== DATA RECORDS ==
+++
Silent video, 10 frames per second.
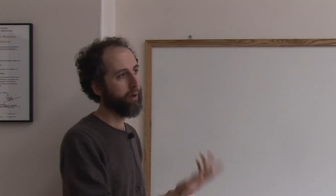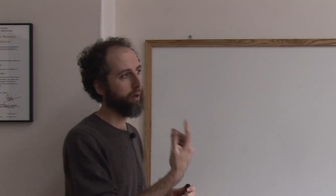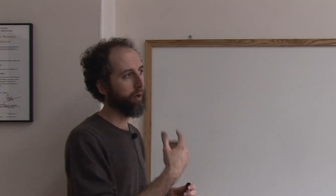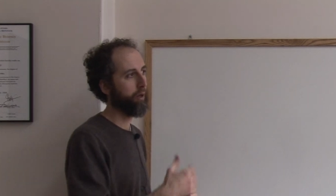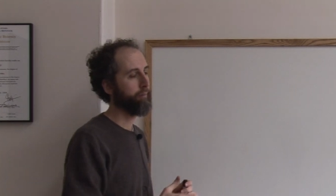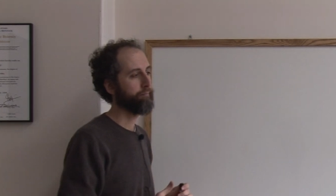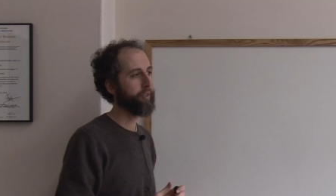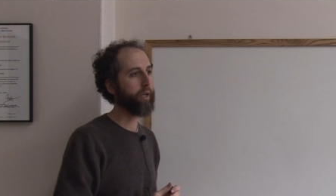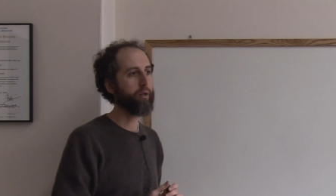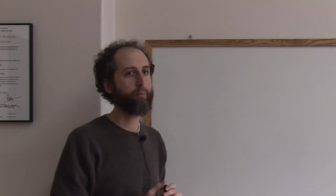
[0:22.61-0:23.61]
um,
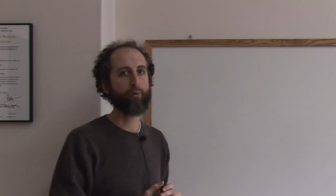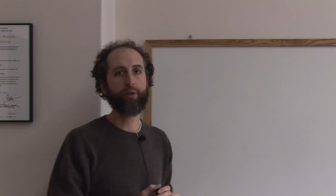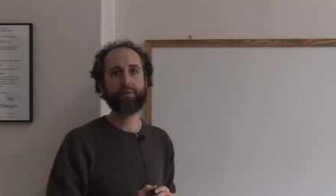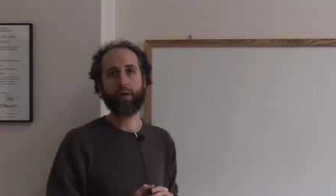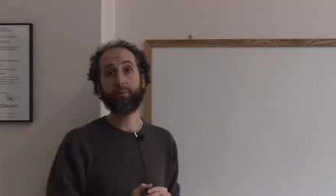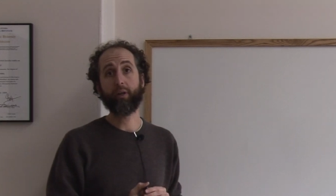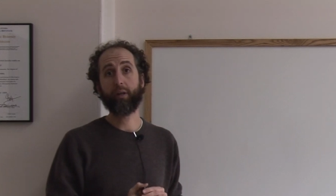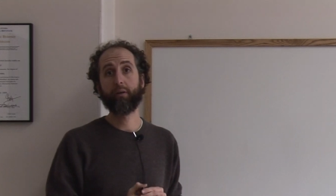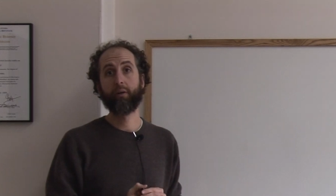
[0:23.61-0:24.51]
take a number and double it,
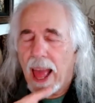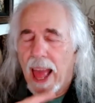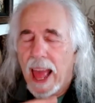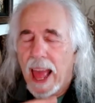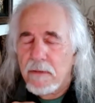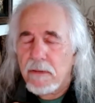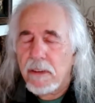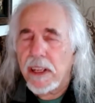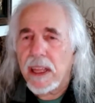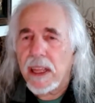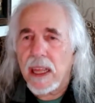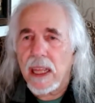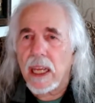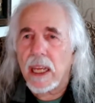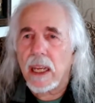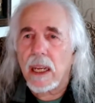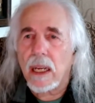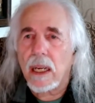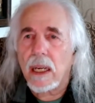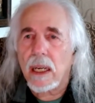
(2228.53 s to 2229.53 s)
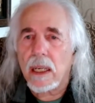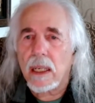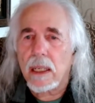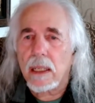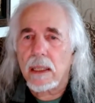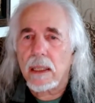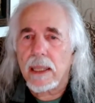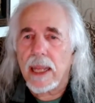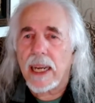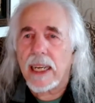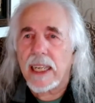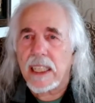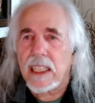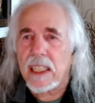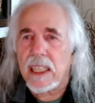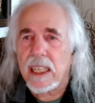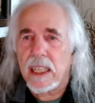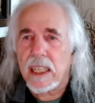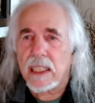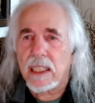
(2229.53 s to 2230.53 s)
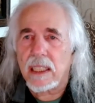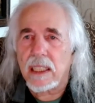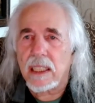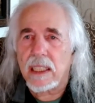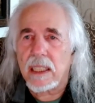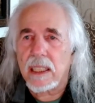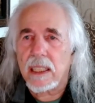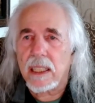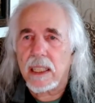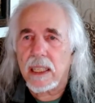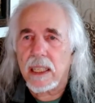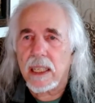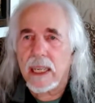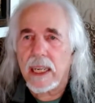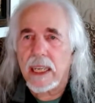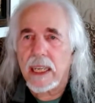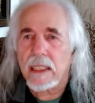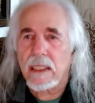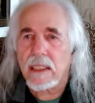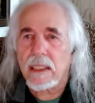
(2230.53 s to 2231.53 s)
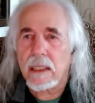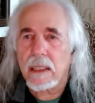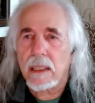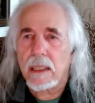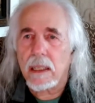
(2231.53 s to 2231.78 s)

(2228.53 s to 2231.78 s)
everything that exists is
+++
== PROMPT ==
The material must be restated verbatim. Its pictures must be omitted.

== WRITTEN RESPONSE ==
Silent video, 10 frames per second.
[0:22.61-0:23.61]
um,
[0:23.61-0:24.51]
take a number and double it,
(2228.53 s to 2229.53 s)
(2229.53 s to 2230.53 s)
(2230.53 s to 2231.53 s)
(2231.53 s to 2231.78 s)

(2228.53 s to 2231.78 s)
everything that exists is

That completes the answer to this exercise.